Une fillette décède un an après avoir avalé une pile au lithium

TVA Nouvelles

IMAGE D'ILLUSTRATION, AFP

Une fillette qui avait ingéré une pile au lithium en juillet 2016 est décédée la semaine dernière au domicile de ses parents à Pont-de-Chéruy, dans le sud-est de la France.

Le 11 juillet 2016, la petite Faustine, qui avait alors deux ans, s’est retrouvée en «détresse respiratoire».

Ses parents l’ont donc conduite aux urgences de l’hôpital le plus proche. Mais aucun médecin ne repère l’objet.

«On a été à l’hôpital Femme-Mère-Enfant de Bron où on lui a fait subir une radio. Le médecin nous a dit qu’elle avait une bronchite et que des séances de kinésithérapie suffiraient», a expliqué la mère de l’enfant, Laetitia Aberkane à Europe 1.

Deux jours plus tard, la petite fille est de retour à l’hôpital, car elle est de nouveau en détresse respiratoire.

Cette fois-là, une étudiante en médecine lui demande «si Faustine n’a pas avalé quelque chose».

Mme Aberkane a répondu que «non» et qu’une bronchite avait diagnostiqué quelques jours plus tôt.

C’est après une nouvelle radio que la pile bouton a été localisée. Les médecins ont donc décidé d’opérer l’enfant en urgence.

C’est que la pile au lithium qu’elle a avalé est très toxique et a déjà causé des dommages à son œsophage.

Cette opération ne sera malheureusement pas la dernière pour la fillette qui a subi près de 30 opérations durant la dernière année.

Les parents de Faustine estiment que les premiers médecins qui ont ausculté la petite fille sont responsables de ce qui lui est arrivé.

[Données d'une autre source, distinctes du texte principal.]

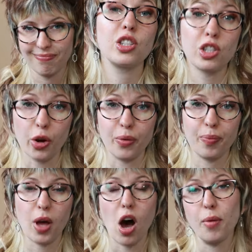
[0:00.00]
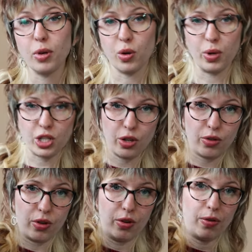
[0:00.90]
So I'm going to whisk you
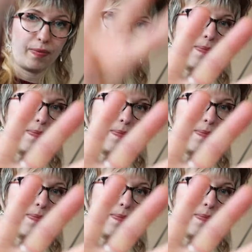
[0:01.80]
throughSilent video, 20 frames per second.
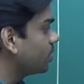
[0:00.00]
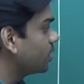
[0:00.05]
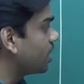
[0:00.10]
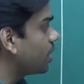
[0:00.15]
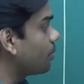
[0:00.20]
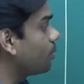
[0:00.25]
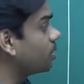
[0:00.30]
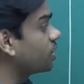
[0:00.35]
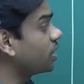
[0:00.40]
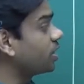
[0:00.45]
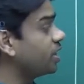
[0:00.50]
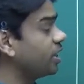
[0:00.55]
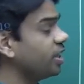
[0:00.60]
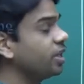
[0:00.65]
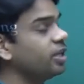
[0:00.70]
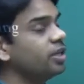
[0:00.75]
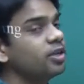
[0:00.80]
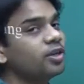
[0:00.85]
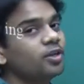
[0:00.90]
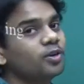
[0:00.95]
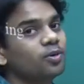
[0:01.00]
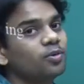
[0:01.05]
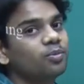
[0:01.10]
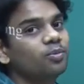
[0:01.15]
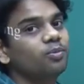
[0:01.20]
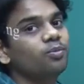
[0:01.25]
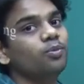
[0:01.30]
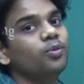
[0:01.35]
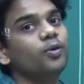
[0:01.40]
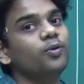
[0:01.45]
temperature T
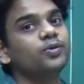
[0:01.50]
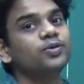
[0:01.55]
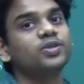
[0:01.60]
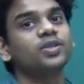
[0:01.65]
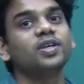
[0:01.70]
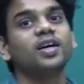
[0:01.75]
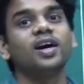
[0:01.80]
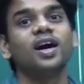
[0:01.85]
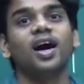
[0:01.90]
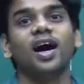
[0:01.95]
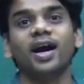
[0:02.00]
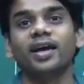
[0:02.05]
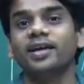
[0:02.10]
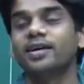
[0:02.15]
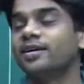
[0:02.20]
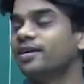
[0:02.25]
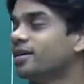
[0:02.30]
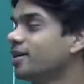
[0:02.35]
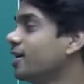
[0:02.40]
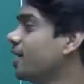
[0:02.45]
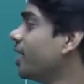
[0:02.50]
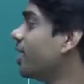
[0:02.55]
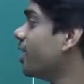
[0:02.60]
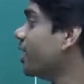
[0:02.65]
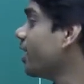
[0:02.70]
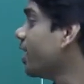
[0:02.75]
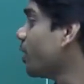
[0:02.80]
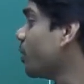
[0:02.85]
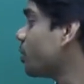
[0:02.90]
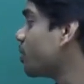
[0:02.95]
moves higher.
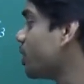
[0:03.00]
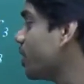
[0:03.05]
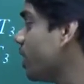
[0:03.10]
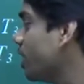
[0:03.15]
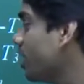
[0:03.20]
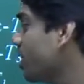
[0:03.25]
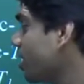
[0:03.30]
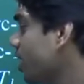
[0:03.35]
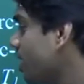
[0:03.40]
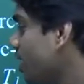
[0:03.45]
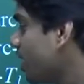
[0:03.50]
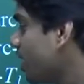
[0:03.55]
Here you see,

En effet, la pile au lithium était bien visible sur la première radio effectuée, rapporte le quotidien régional Le Dauphiné Libéré.

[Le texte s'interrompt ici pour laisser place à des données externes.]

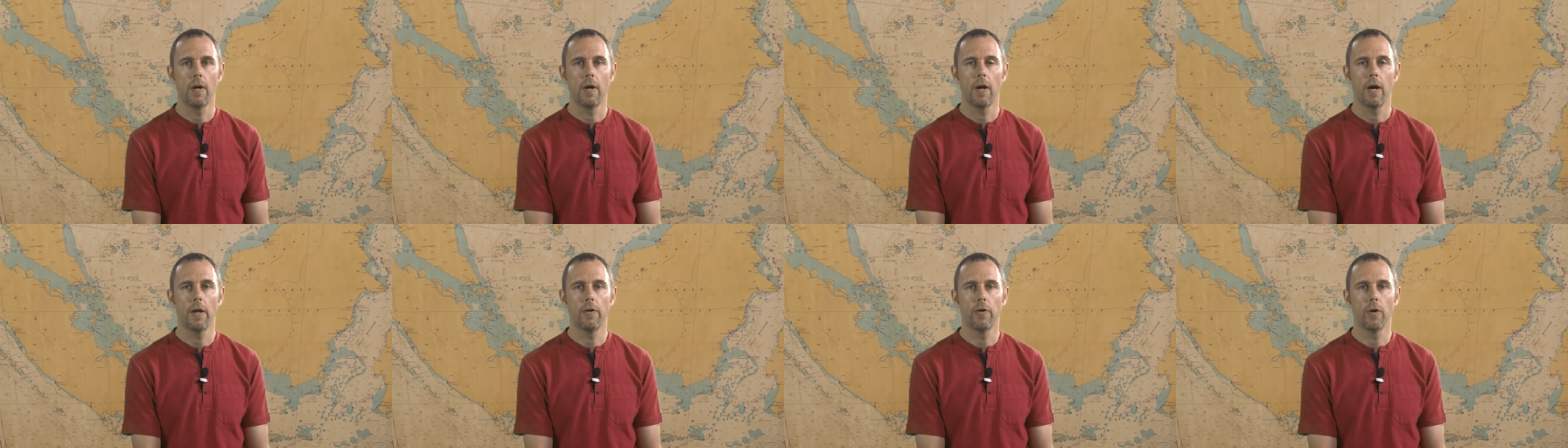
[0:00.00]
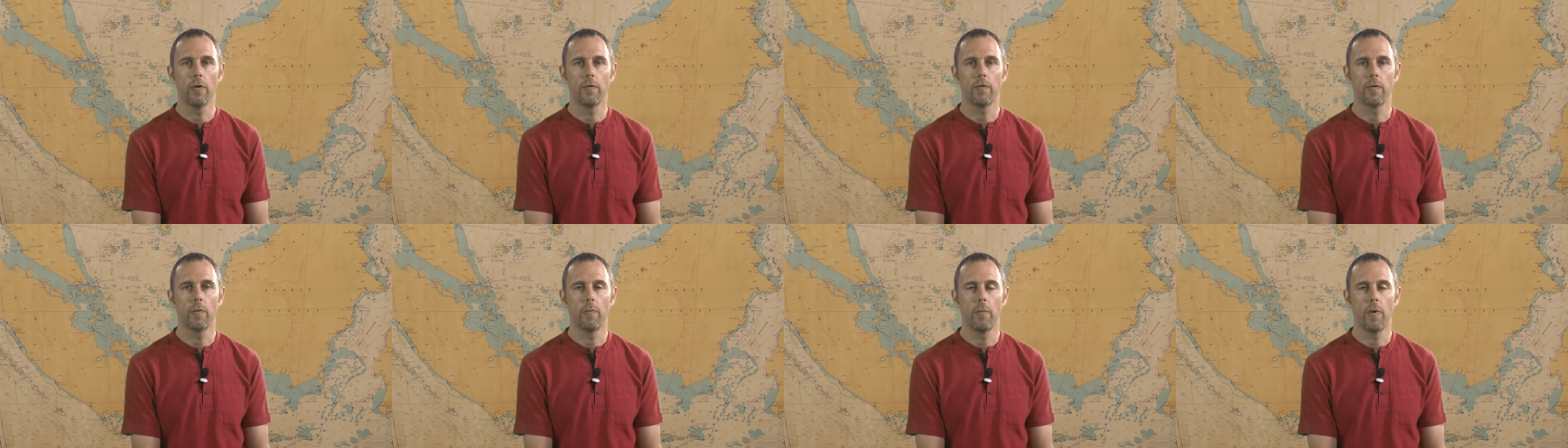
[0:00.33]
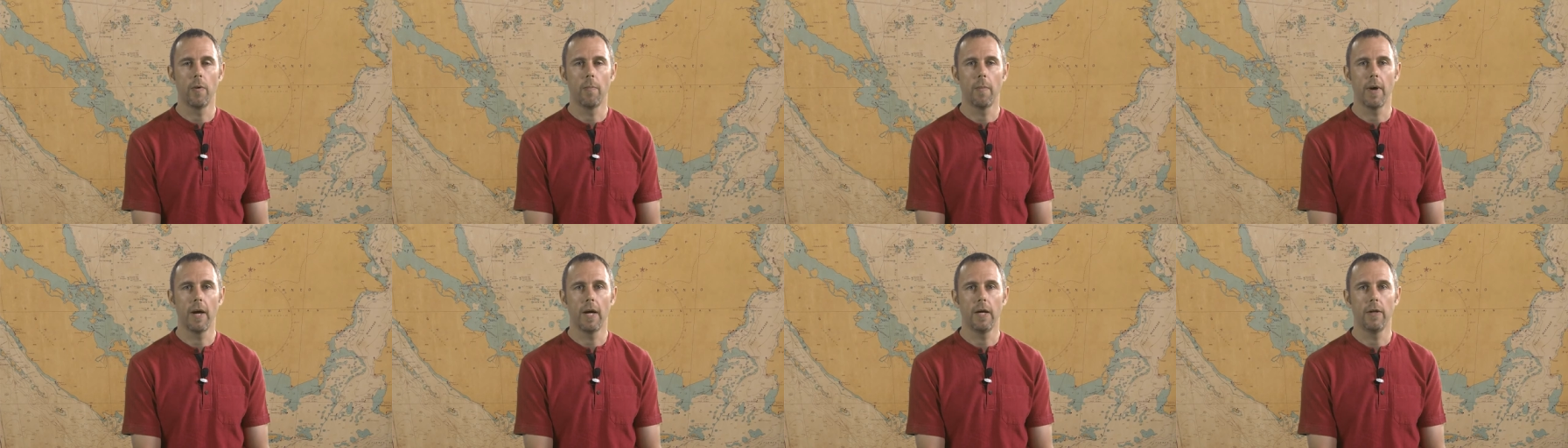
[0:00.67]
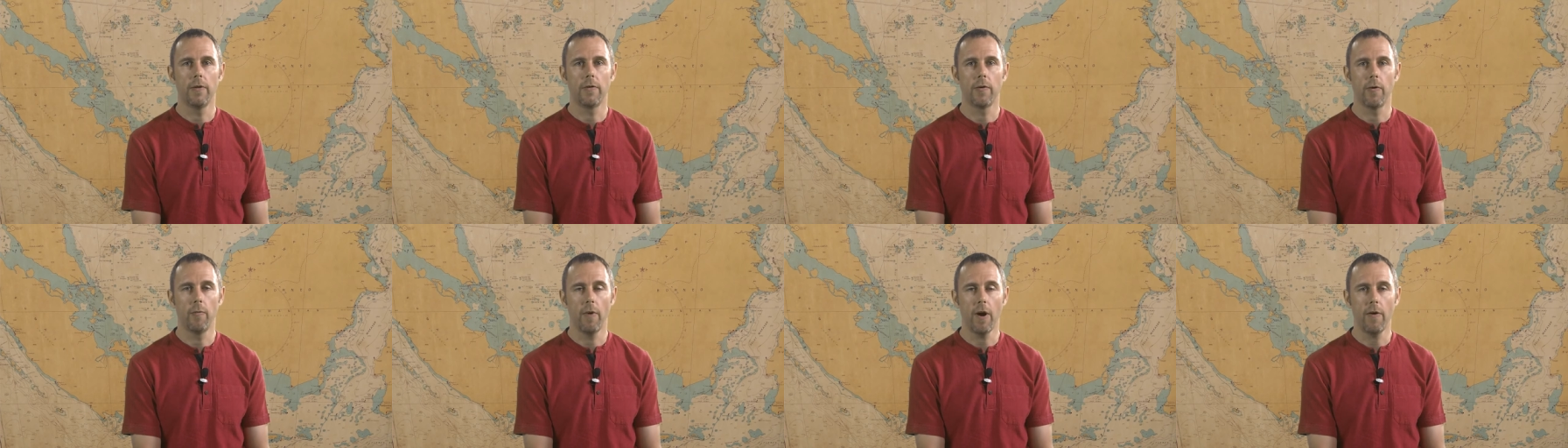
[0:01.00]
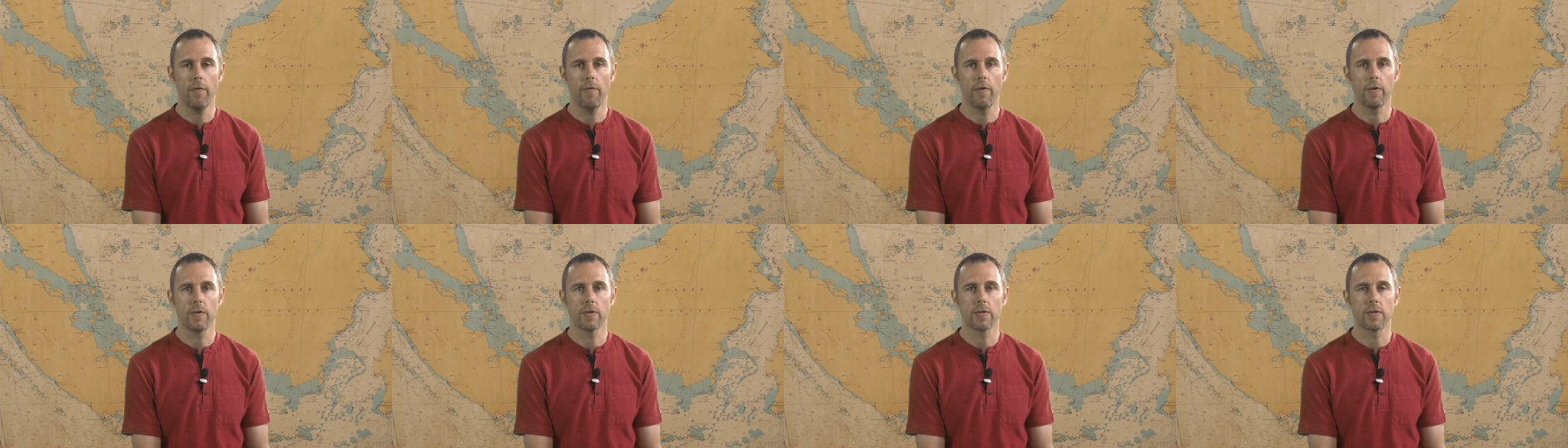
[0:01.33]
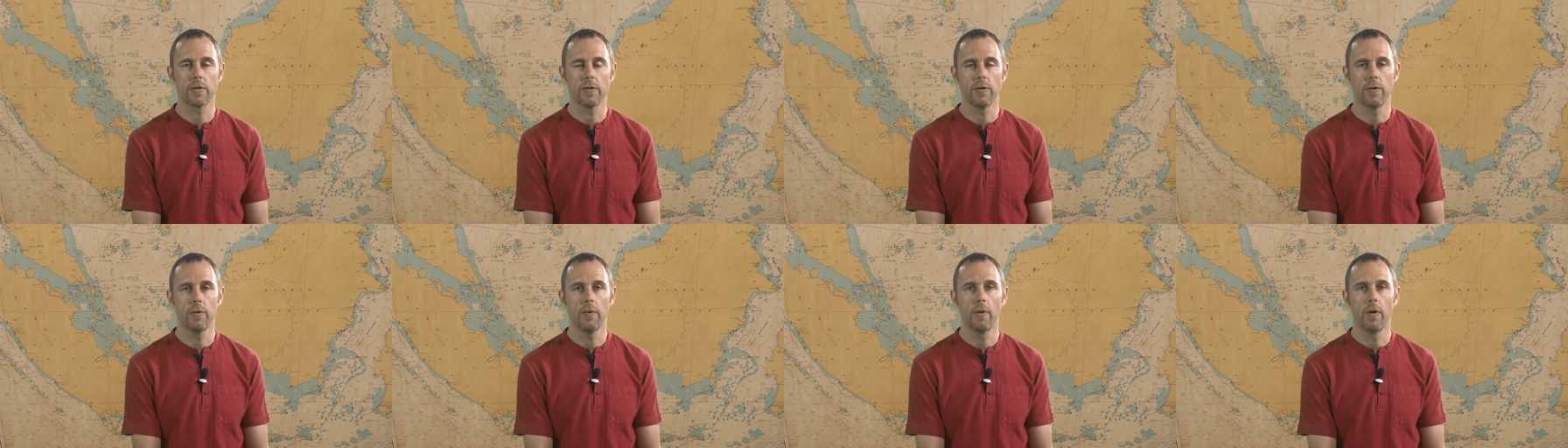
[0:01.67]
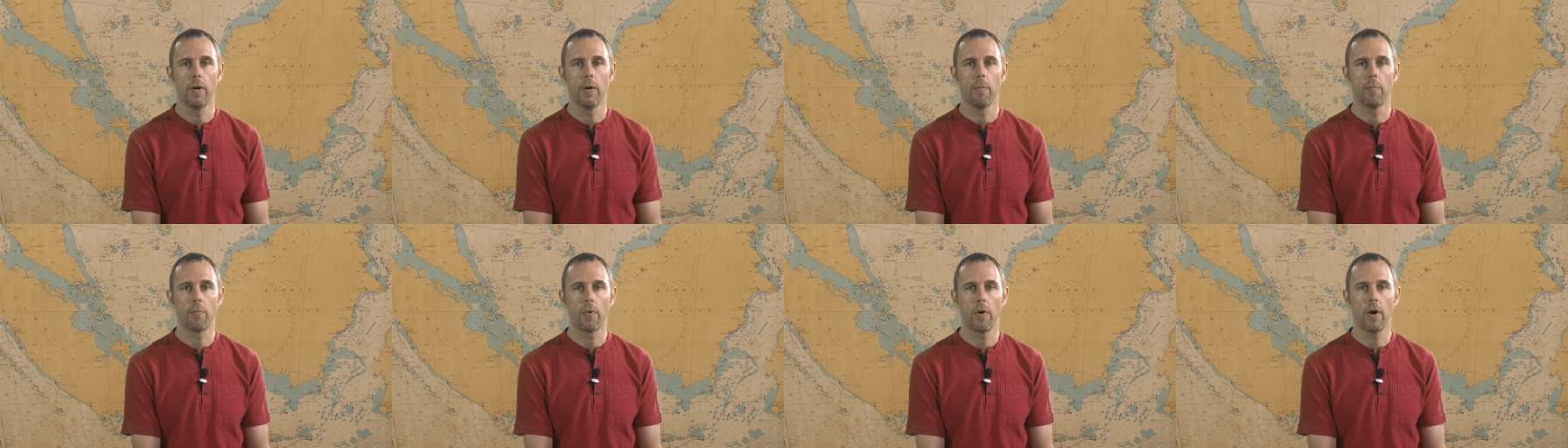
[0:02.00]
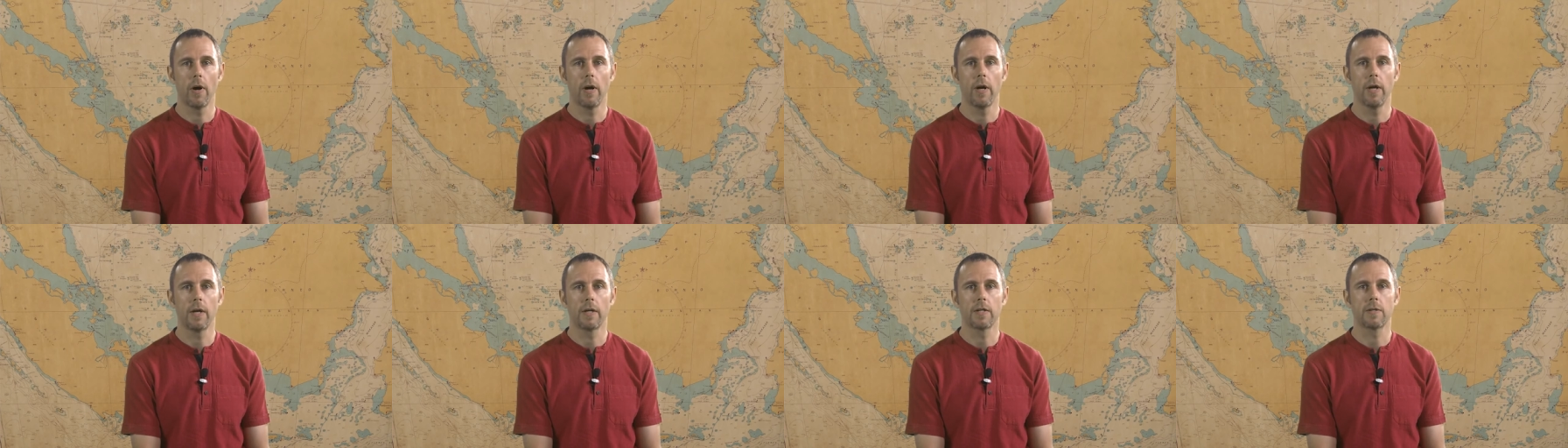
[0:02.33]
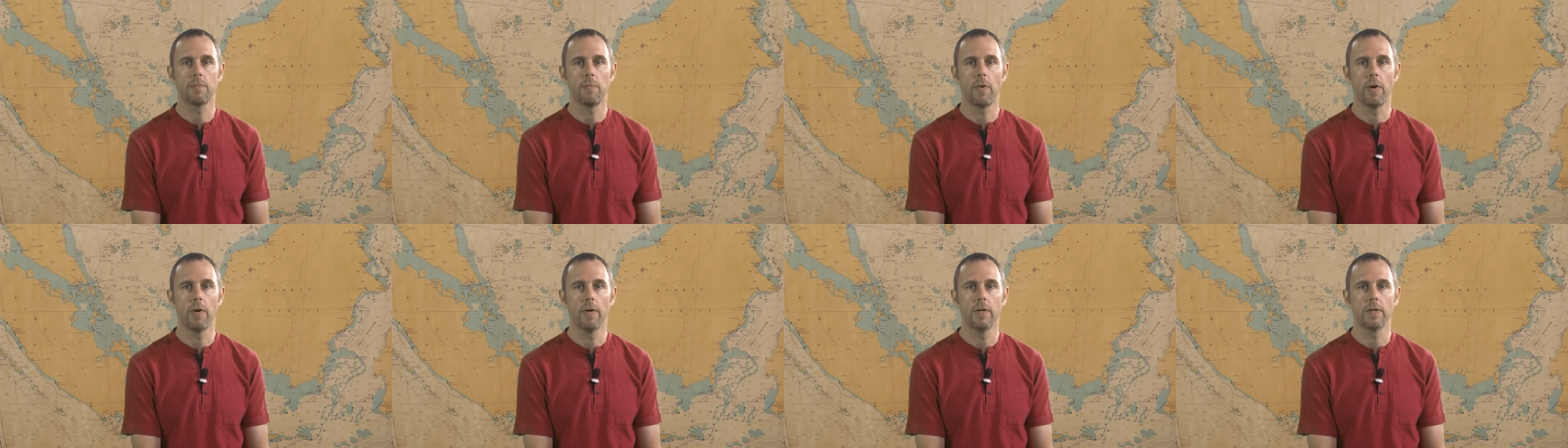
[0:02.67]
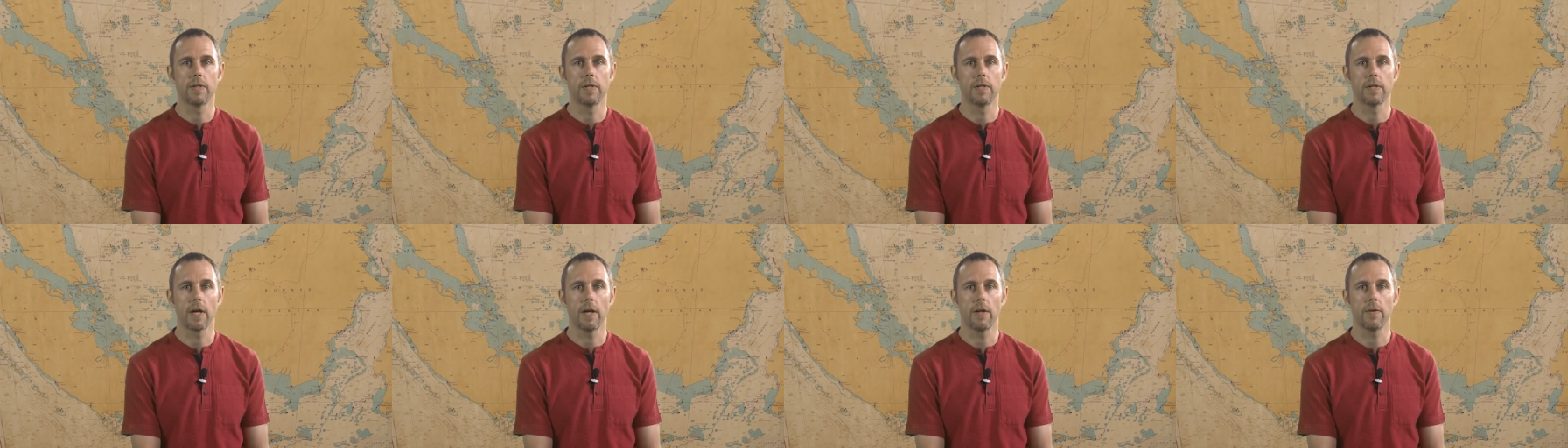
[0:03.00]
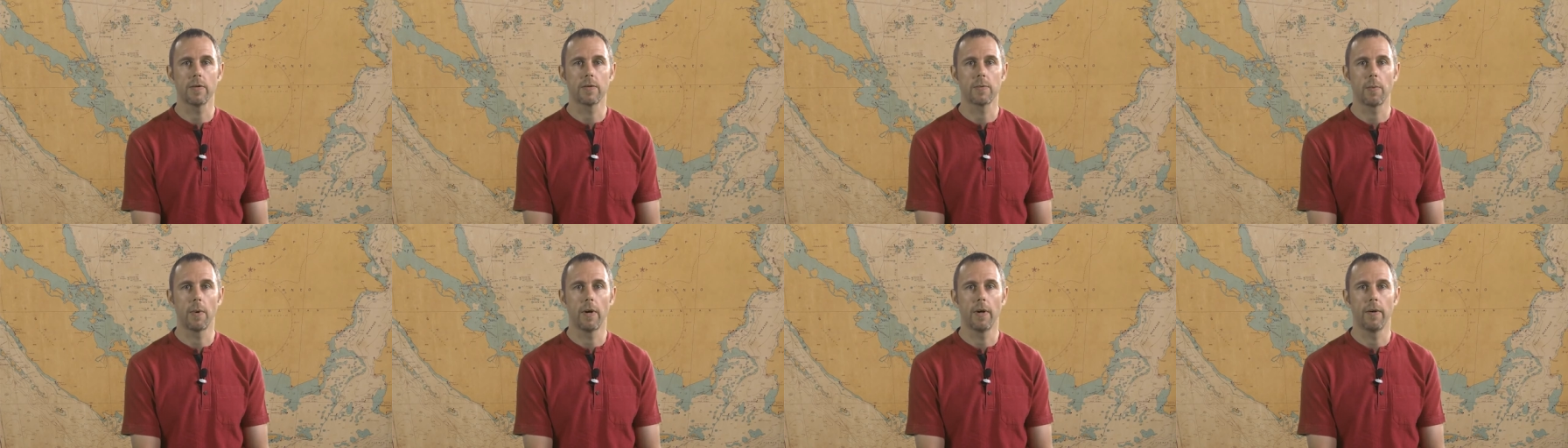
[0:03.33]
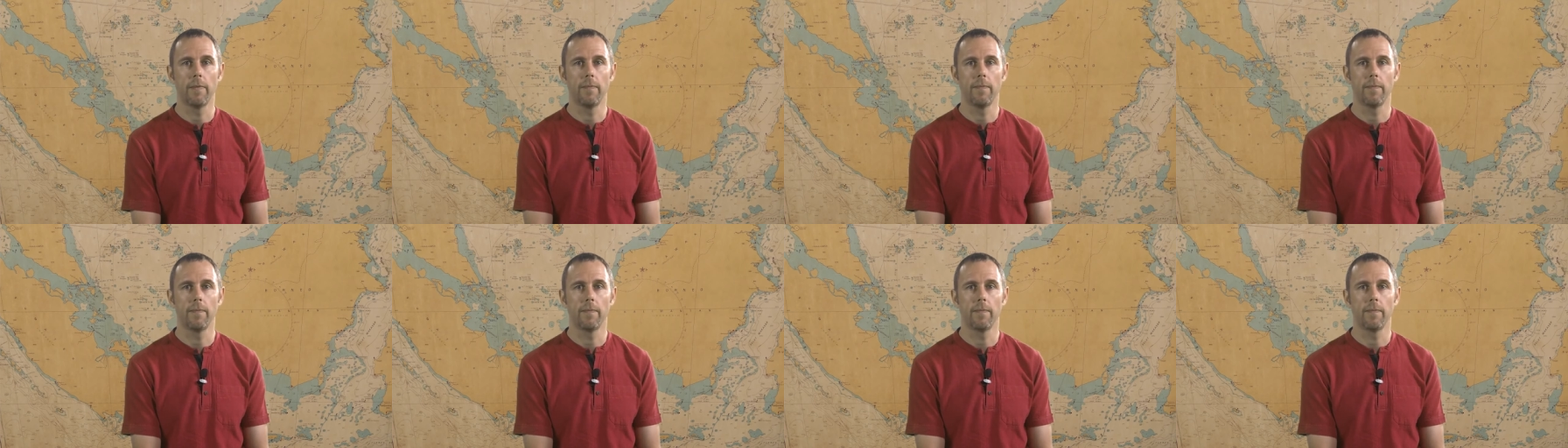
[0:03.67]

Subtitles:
and often remade through reference to prior experiences elsewhere.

«Le médecin nous a dit qu’il avait cru que c’était son médaillon. Après, que l’erreur était due à l’engorgement des urgences», précise la mère de l’enfant.

Faustine est décédée quatre jours après sa sortie de l’hôpital, le 15 juillet.

«Vers minuit, elle s’est mise à cracher du sang. En 10 secondes, elle est morte dans mes bras.»

Pour le président du comité médical responsable du dossier, le décès de l’enfant n’est «pas clair» pour le moment.

Le professeur Olivier Claris admet cependant qu’il y a eu un «indiscutable» retard de diagnostic de 48 heures.

«Il n'y a maintenant que la justice qui pourra tirer des conclusions. L'autopsie pratiquée va répondre aux causes du décès», a-t-il dit.